Activity
Please copy out the entries exactly, skipping any pictures.
═══ Extracted data
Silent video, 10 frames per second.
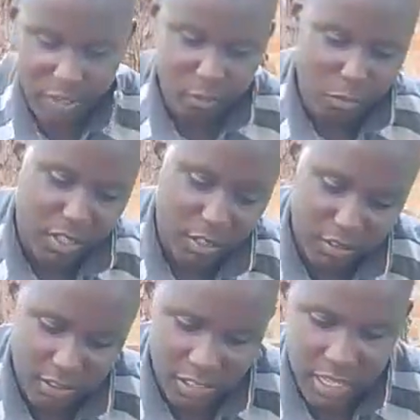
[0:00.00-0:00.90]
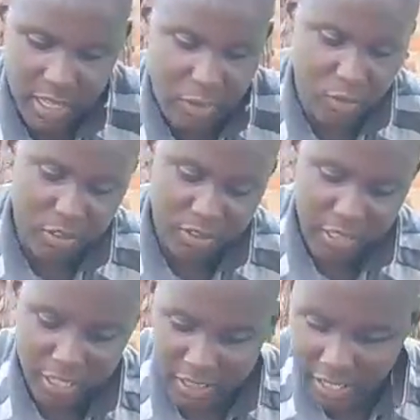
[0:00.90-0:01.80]
which I've
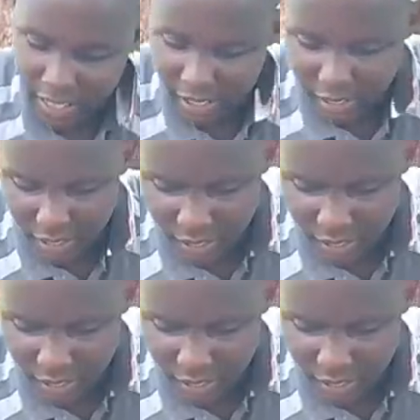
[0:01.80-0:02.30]
said there,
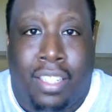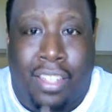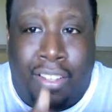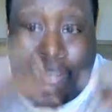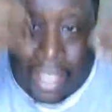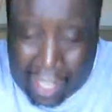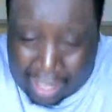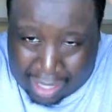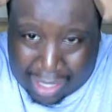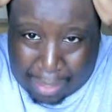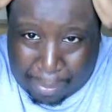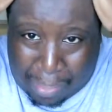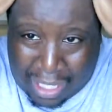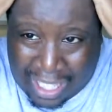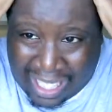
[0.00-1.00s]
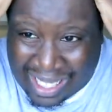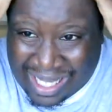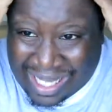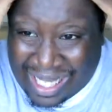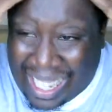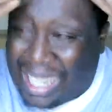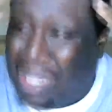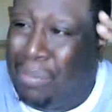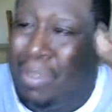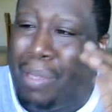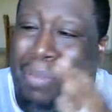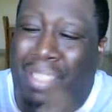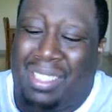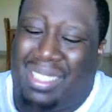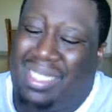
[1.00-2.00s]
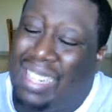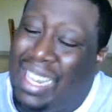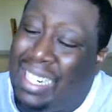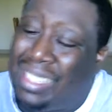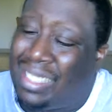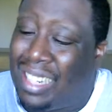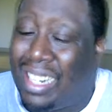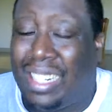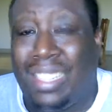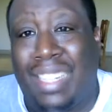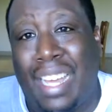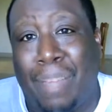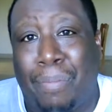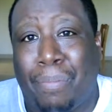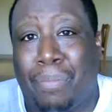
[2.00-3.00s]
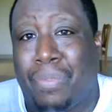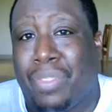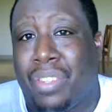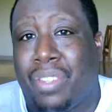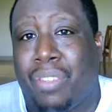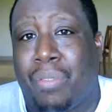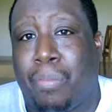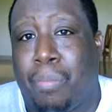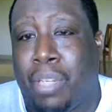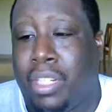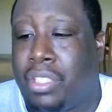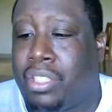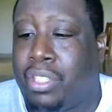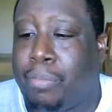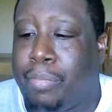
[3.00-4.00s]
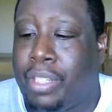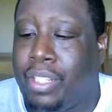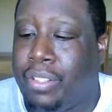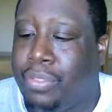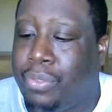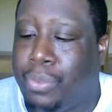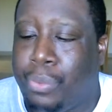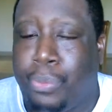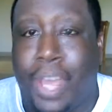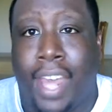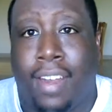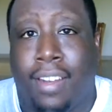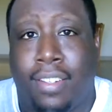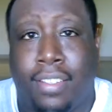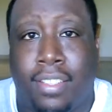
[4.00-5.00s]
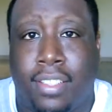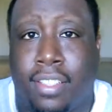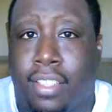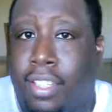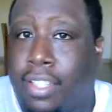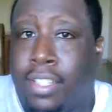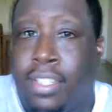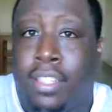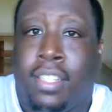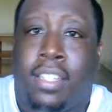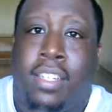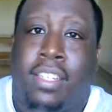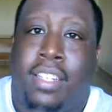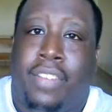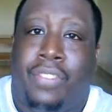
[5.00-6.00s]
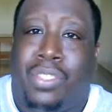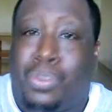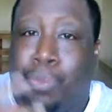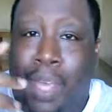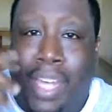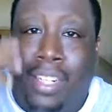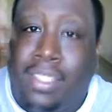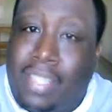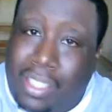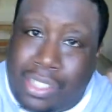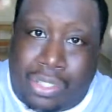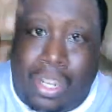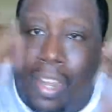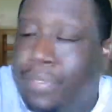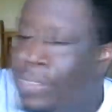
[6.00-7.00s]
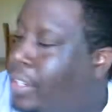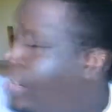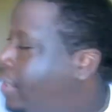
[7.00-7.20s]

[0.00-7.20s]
Your hand should be like slightly damp, but it shouldn't be wet, okay? If it's wet, then dry off your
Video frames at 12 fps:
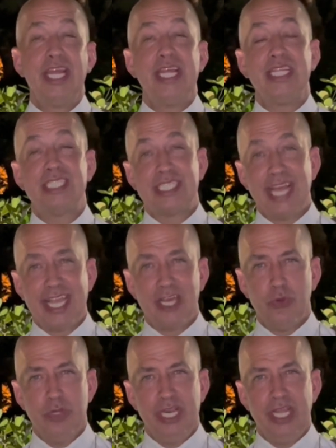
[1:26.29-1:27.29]
In the
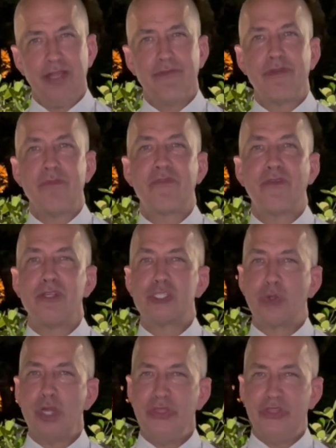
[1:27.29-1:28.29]
second reading, from 1
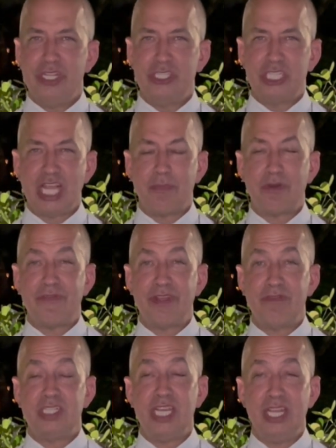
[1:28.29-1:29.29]
Corinthians chapter
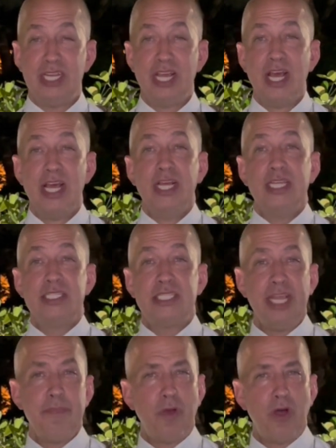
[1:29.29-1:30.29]
15,
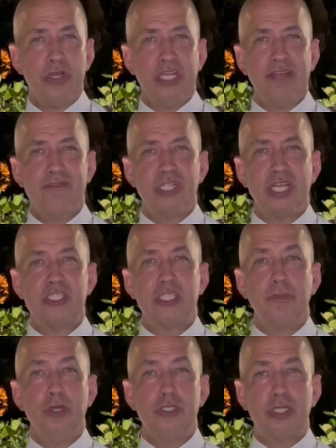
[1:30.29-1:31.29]
St. Paul gives us the
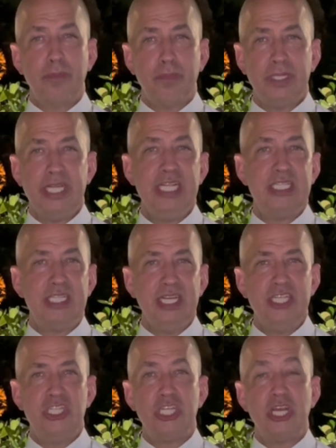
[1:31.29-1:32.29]
most complete
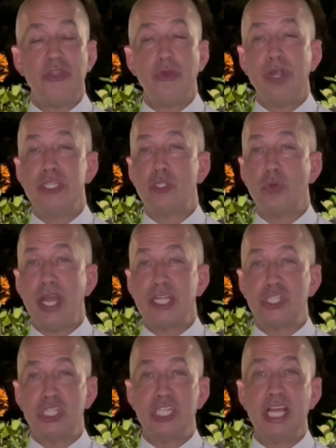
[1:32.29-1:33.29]
teaching on the
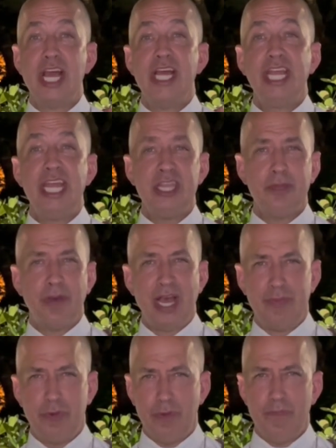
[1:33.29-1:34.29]
resurrection in the
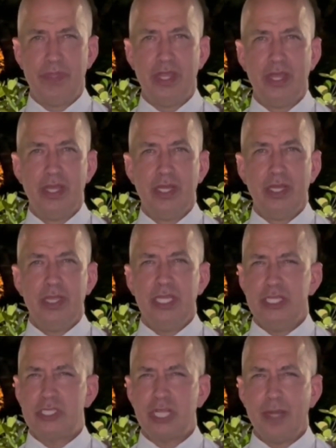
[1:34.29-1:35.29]
Bible.
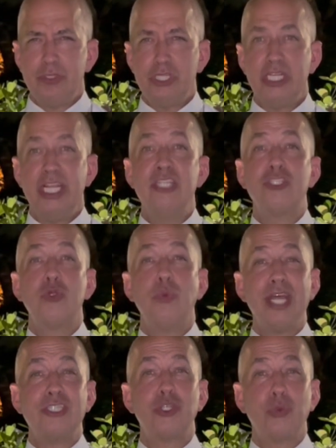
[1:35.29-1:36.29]
The Assumption is the
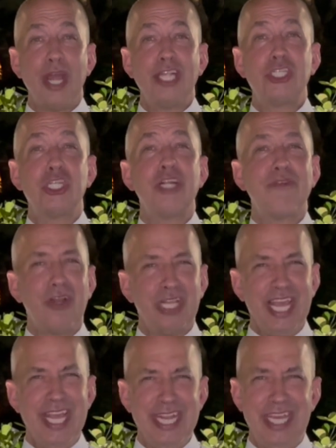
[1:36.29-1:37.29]
resurrection of Our
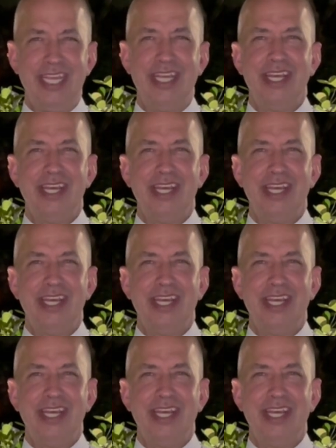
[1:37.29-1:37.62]
Lady.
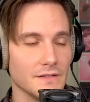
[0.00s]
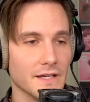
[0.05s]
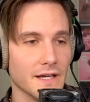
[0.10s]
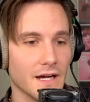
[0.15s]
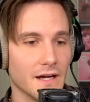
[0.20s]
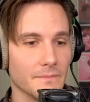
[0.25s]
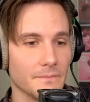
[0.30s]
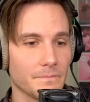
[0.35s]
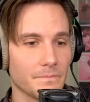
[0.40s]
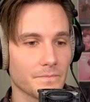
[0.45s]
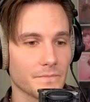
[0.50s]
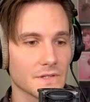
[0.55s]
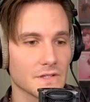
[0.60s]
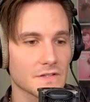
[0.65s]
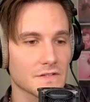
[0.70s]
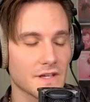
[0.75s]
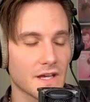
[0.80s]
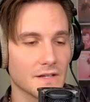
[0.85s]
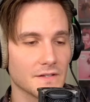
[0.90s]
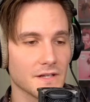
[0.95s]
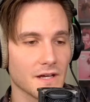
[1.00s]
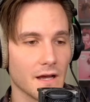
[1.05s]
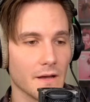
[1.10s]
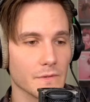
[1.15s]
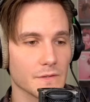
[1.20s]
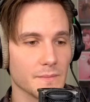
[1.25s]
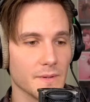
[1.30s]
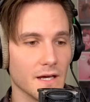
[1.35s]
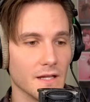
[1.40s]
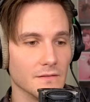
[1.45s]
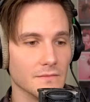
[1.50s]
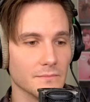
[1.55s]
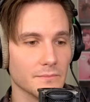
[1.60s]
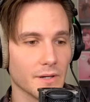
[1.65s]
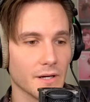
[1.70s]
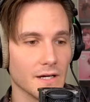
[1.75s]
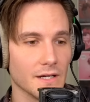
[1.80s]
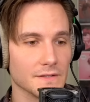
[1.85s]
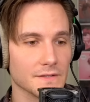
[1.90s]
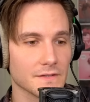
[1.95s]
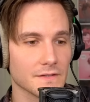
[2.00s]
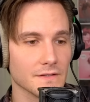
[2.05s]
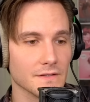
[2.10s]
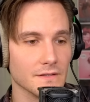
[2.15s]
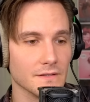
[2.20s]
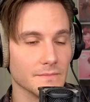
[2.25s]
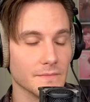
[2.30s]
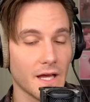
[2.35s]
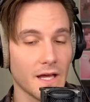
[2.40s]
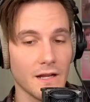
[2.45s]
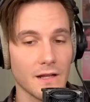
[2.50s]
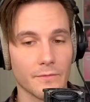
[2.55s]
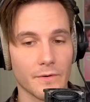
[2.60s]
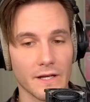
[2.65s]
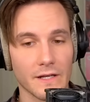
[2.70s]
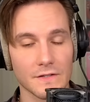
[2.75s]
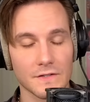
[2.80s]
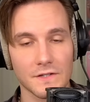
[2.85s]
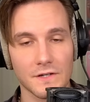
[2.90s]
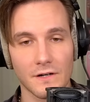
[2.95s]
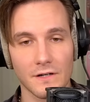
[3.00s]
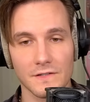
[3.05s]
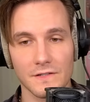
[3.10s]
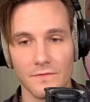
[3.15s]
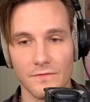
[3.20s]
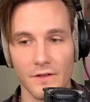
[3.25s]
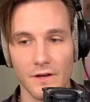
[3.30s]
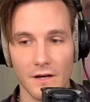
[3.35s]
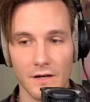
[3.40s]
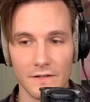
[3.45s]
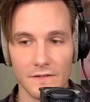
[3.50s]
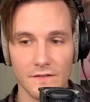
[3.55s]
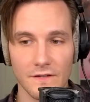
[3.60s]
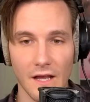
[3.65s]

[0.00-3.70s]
yeah. Sad times, man. But uh, anyway, skirts and thongs,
══════
Finished task
Silent video, 10 frames per second.
[0:00.00-0:00.90]
[0:00.90-0:01.80]
which I've
[0:01.80-0:02.30]
said there,
[0.00-1.00s]
[1.00-2.00s]
[2.00-3.00s]
[3.00-4.00s]
[4.00-5.00s]
[5.00-6.00s]
[6.00-7.00s]
[7.00-7.20s]

[0.00-7.20s]
Your hand should be like slightly damp, but it shouldn't be wet, okay? If it's wet, then dry off your
Video frames at 12 fps:
[1:26.29-1:27.29]
In the
[1:27.29-1:28.29]
second reading, from 1
[1:28.29-1:29.29]
Corinthians chapter
[1:29.29-1:30.29]
15,
[1:30.29-1:31.29]
St. Paul gives us the
[1:31.29-1:32.29]
most complete
[1:32.29-1:33.29]
teaching on the
[1:33.29-1:34.29]
resurrection in the
[1:34.29-1:35.29]
Bible.
[1:35.29-1:36.29]
The Assumption is the
[1:36.29-1:37.29]
resurrection of Our
[1:37.29-1:37.62]
Lady.
[0.00s]
[0.05s]
[0.10s]
[0.15s]
[0.20s]
[0.25s]
[0.30s]
[0.35s]
[0.40s]
[0.45s]
[0.50s]
[0.55s]
[0.60s]
[0.65s]
[0.70s]
[0.75s]
[0.80s]
[0.85s]
[0.90s]
[0.95s]
[1.00s]
[1.05s]
[1.10s]
[1.15s]
[1.20s]
[1.25s]
[1.30s]
[1.35s]
[1.40s]
[1.45s]
[1.50s]
[1.55s]
[1.60s]
[1.65s]
[1.70s]
[1.75s]
[1.80s]
[1.85s]
[1.90s]
[1.95s]
[2.00s]
[2.05s]
[2.10s]
[2.15s]
[2.20s]
[2.25s]
[2.30s]
[2.35s]
[2.40s]
[2.45s]
[2.50s]
[2.55s]
[2.60s]
[2.65s]
[2.70s]
[2.75s]
[2.80s]
[2.85s]
[2.90s]
[2.95s]
[3.00s]
[3.05s]
[3.10s]
[3.15s]
[3.20s]
[3.25s]
[3.30s]
[3.35s]
[3.40s]
[3.45s]
[3.50s]
[3.55s]
[3.60s]
[3.65s]

[0.00-3.70s]
yeah. Sad times, man. But uh, anyway, skirts and thongs,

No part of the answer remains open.